A l’aéroport, il y a peu de monde et presque aucun avion. Je viens de lire que le Vice-ministre du tourisme invite les touristes russes à venir nombreux visiter le pays et leur accorde, pour cette année encore, une exemption de visa. Mais qui voudrait venir dans un pays en guerre ?
Mon hôtel, Grand Galaxy, est bien situé, à un kilomètre du marché et près de ma maison de thé préférée, Lucky Seven, 49e rue. Je file au marché. Il est en partie fermé mais ceux qui veulent garder leur boutique doivent rester ouverts sous peine de saisie. Je retrouve les commerçants à qui j’achetais pour l’association. Ils disent survivre, qu’il n’y a rien à vendre et personne pour acheter. Devant le marché, des enfants vont pieds-nus, un sac de riz sur l’épaule ; plus d’école. Ils arpentent les rues du centre pour récupérer des bouteilles et les revendre le soir pour 20 ou 50 cents. Au premier étage du marché, je retrouve un ami, vendeur de bric à brac. Il est le seul stand de l’étage encore ouvert ! Il survit encore me dit-il.

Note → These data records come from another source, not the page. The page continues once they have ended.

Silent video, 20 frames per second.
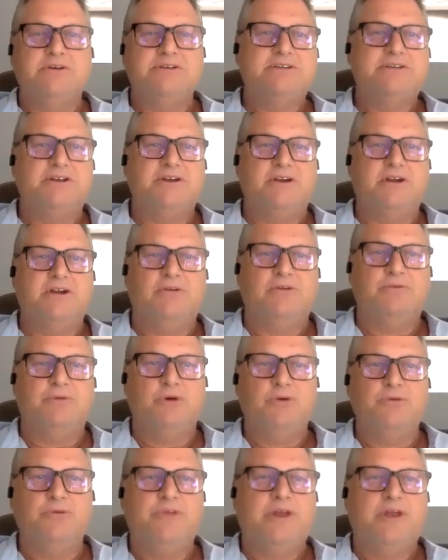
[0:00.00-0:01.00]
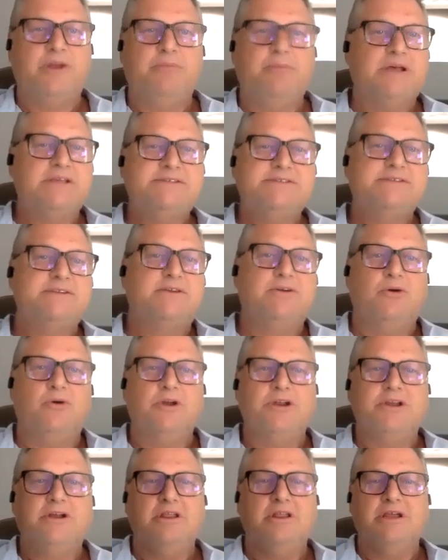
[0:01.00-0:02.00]
There isn't a road that a bus
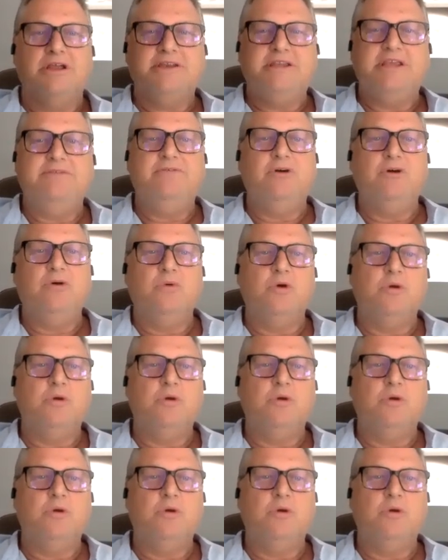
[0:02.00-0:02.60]
or a collectivo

Dans une interview donnée en mars 2024 à l’agence TASS, le chef de la junte, Min Aung Hlaing déclarait avoir relancé l‘économie qui avait stagné pendant la durée du gouvernement LND. Mais depuis le coup d’état, l’inflation importante est devenue galopante, causée en partie par la chute du Kyat et l’augmentation des produits importés. La junte manque de devises et a pris des mesures pour limiter les importations et réglementer le travail des migrants dont les revenus doivent transiter par les circuits officiels. Certains prix ont été multipliés par six, rendant la vie encore plus précaire.

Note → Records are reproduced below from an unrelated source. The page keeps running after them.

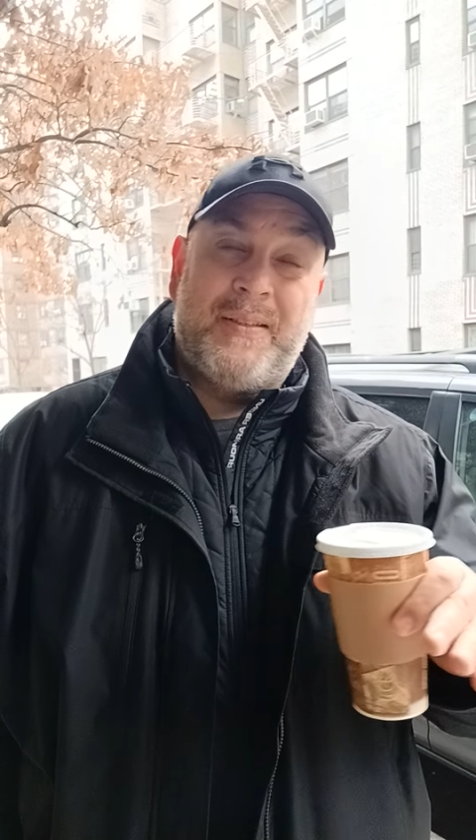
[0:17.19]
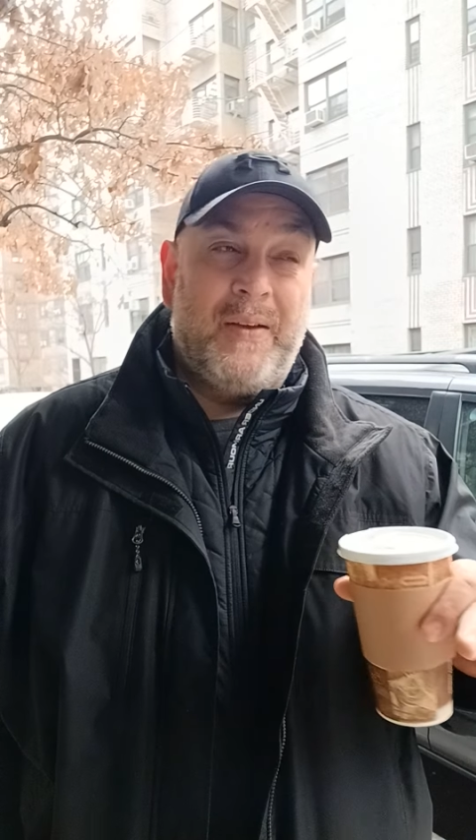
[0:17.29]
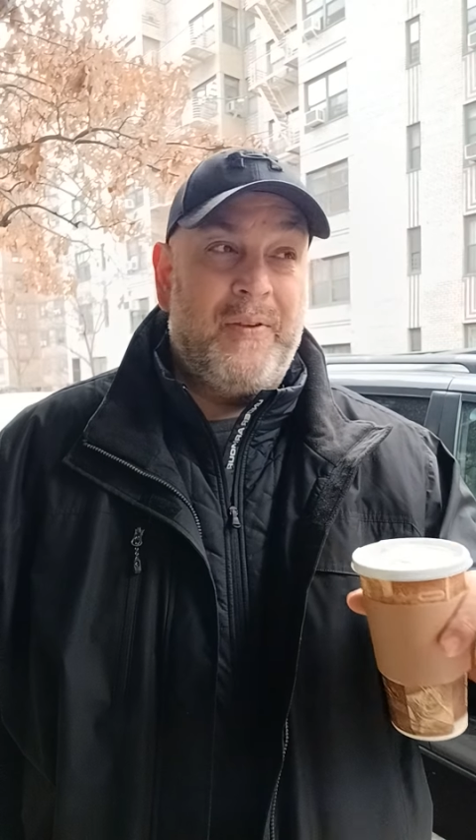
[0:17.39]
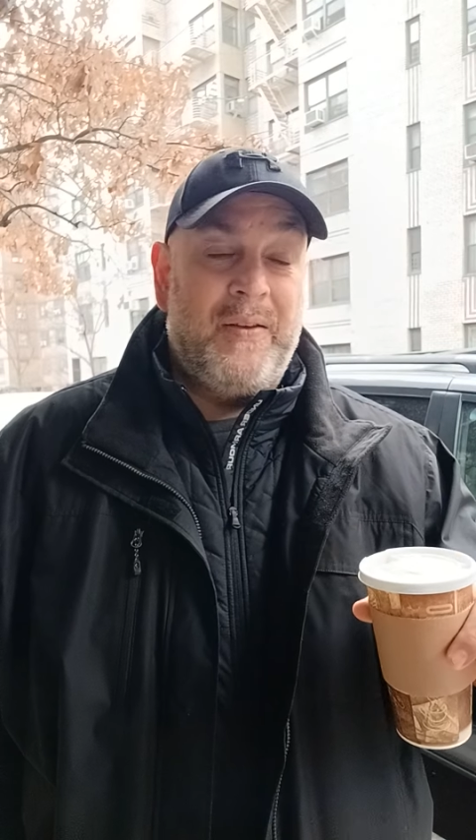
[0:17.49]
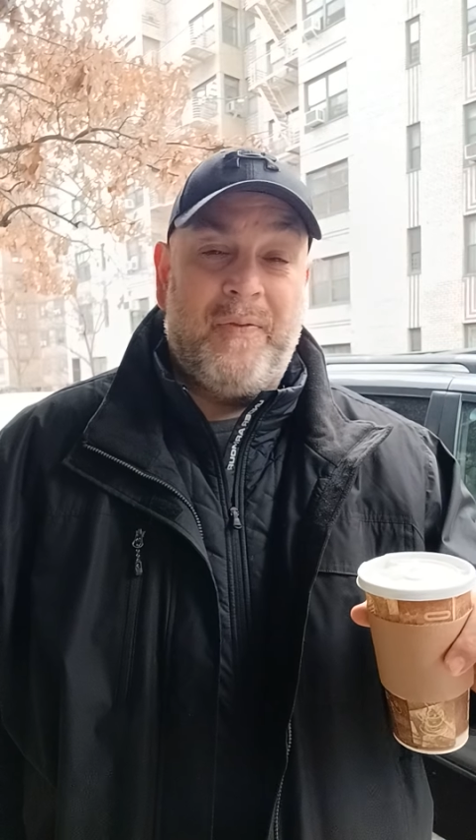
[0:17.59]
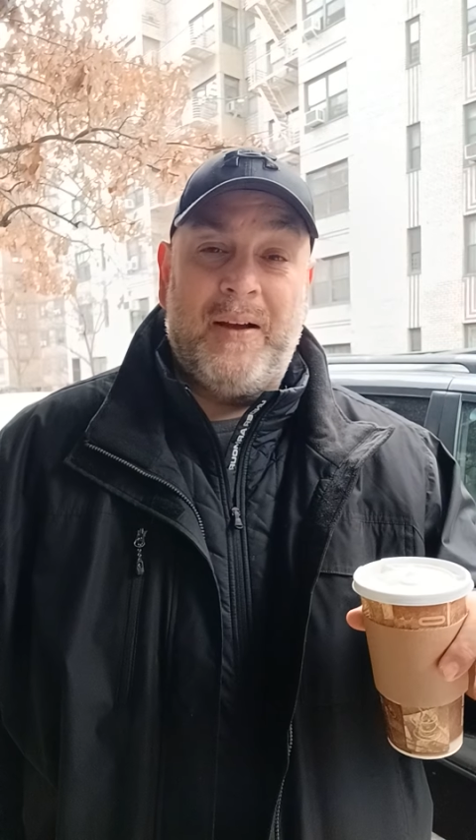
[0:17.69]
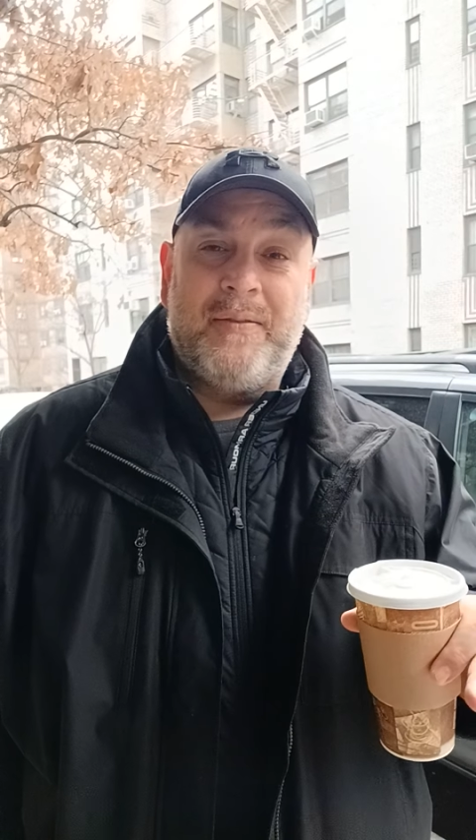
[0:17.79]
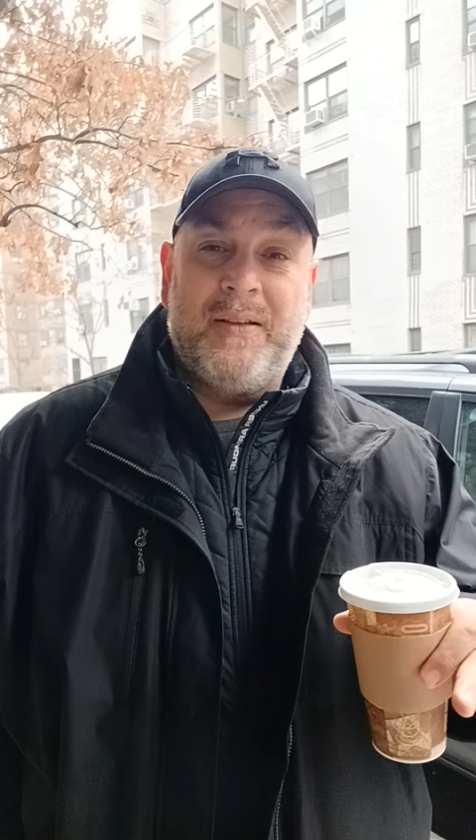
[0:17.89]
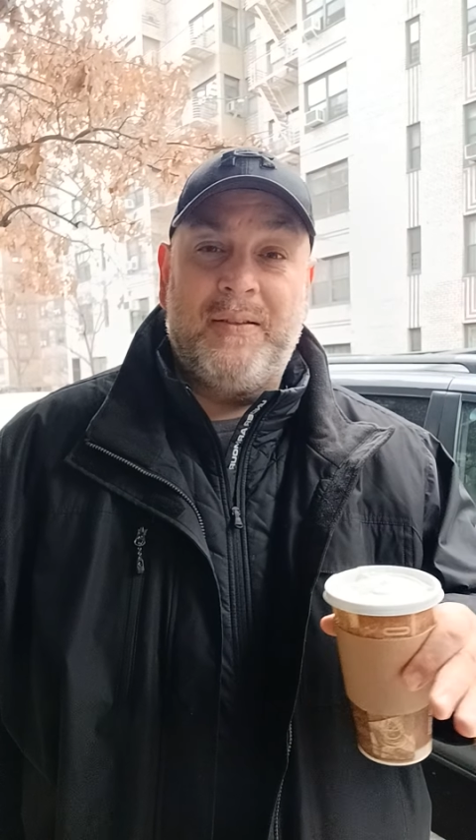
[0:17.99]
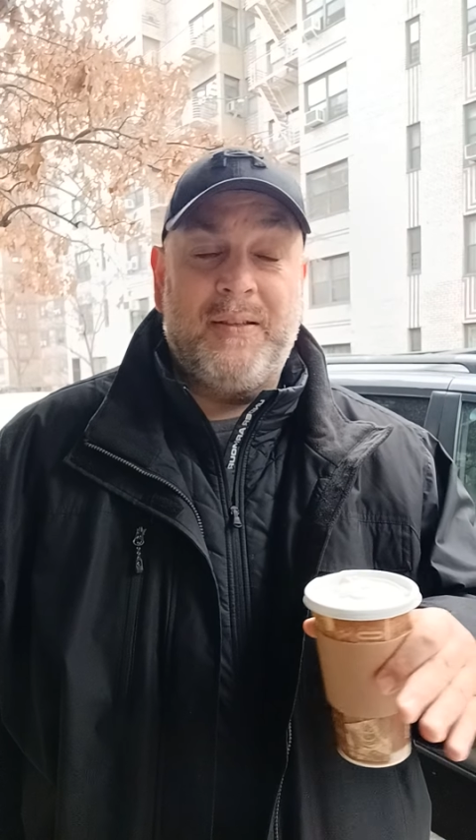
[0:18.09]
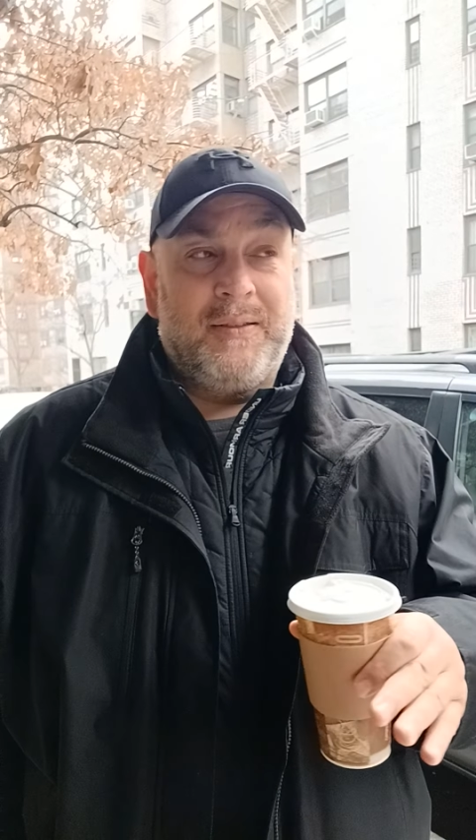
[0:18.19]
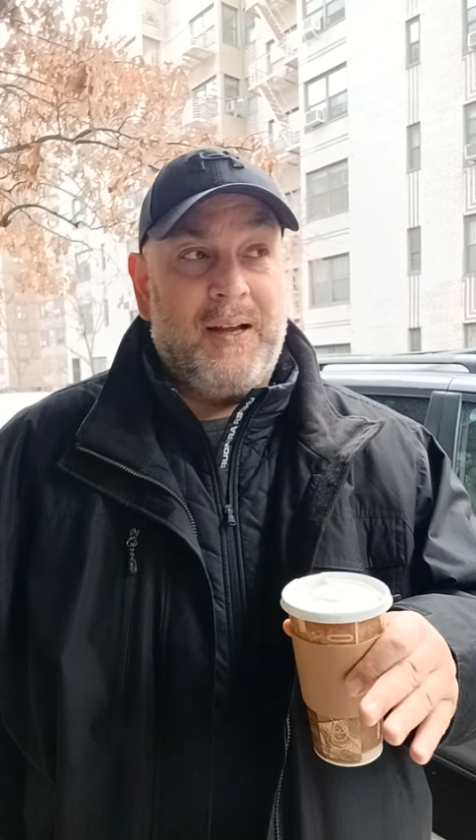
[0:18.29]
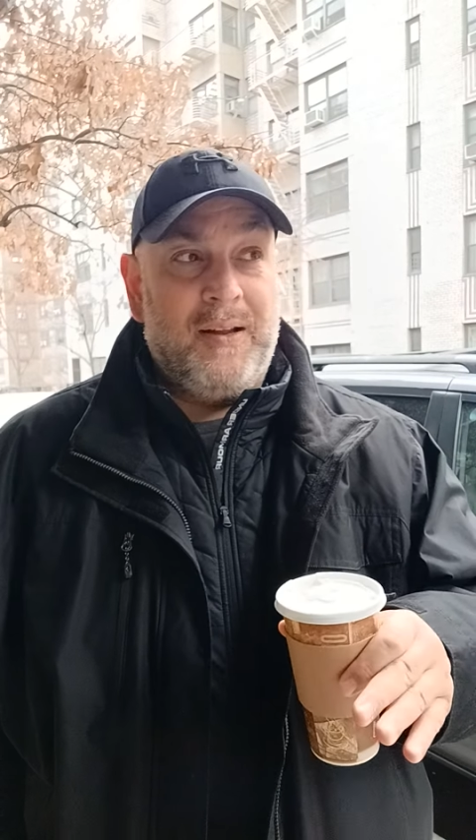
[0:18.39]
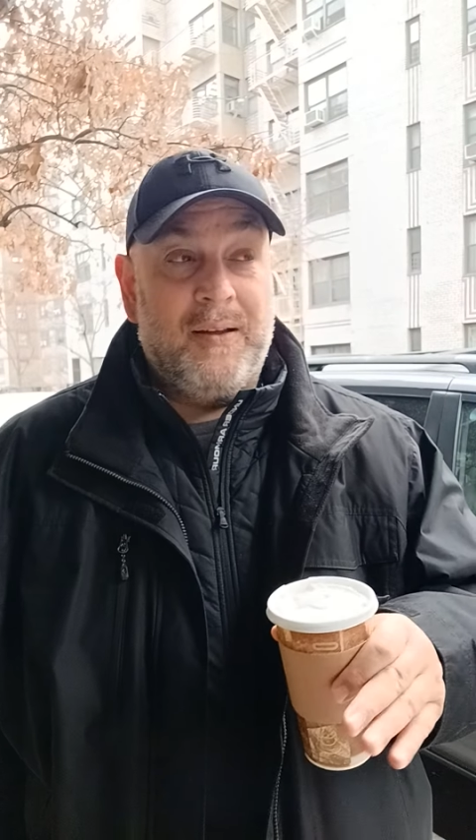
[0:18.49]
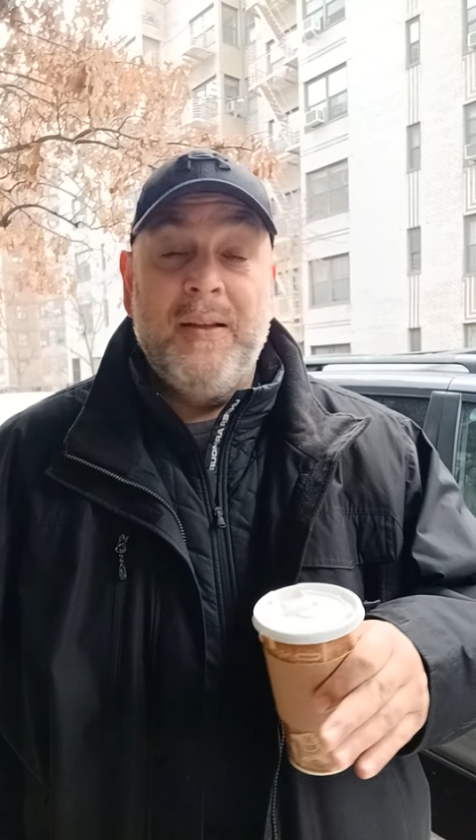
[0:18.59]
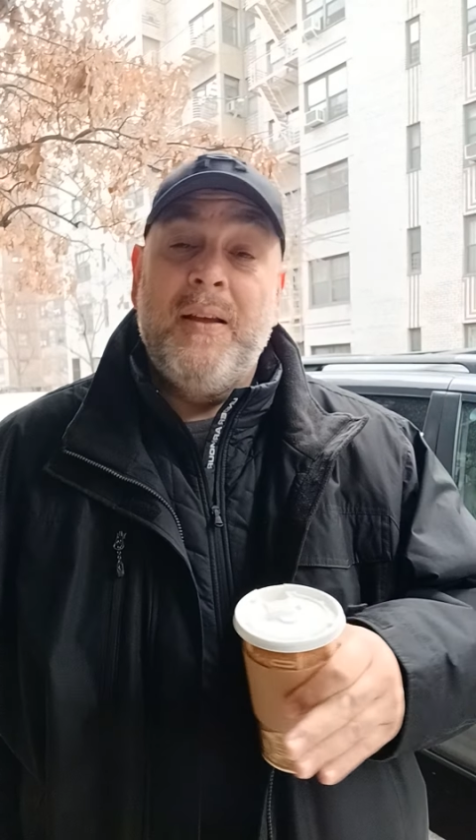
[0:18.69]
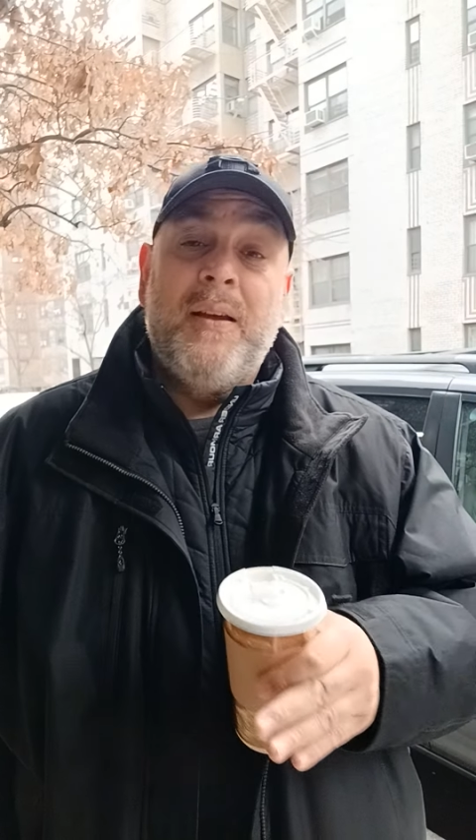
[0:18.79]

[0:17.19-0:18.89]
75 cents a dollar.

La rue Anawratha est assourdissante de tous les générateurs. Le prix de l’électricité a été augmenté et le chef de la junte reconnait que le pays ne fournit pas la moitié de la demande nationale d’électricité. L’hôtel Strand est fermé, le Traders aussi ! Aucun touriste ! Il y a beaucoup de barricades partout, mises sur le côté le matin ; il est interdit de s’arrêter devant les bâtiments officiels ou résidences de militaires, pompiers…
A Dalla, de l’autre côté du fleuve, je voudrais retrouver Ko Maung un jeune que je connais. Une sorte de jeu de piste qui me fera pratiquer le birman, rencontrer des gens, voir le coin. De l’embarcadère, je vois le pont en construction qui va rejoindre Dalla et fera bientôt grimper les prix de l’immobilier. C’est un projet entre la Birmanie et la Corée du Sud. Pour le moment, la quasi-totalité des terrains sont sous l’eau plus 6 mois de l’année. Il n’y a ni électricité ni eau potable et habitent là les familles qui n’ont pas les moyens de vivre ailleurs. Les maisons ont les pieds dans l’eau et les ordures s’entassent le long des routes. Dalla petit village tranquille il y a vingt ans est devenu un bidonville, les pieds dans l’eau et les ordures où l’accès à l’eau courante et l’électricité ne sont pas au programme. Région touchée de plein fouet par le cyclone Nargis en 2008 qui a fait 140 000 morts, elle est pourtant si près du centre-ville que le projet de pont la reliant au centre de Rangoon laisse entrevoir l’appétit sans fin des hommes d’affaires et la prochaine réquisition des terrains squattés.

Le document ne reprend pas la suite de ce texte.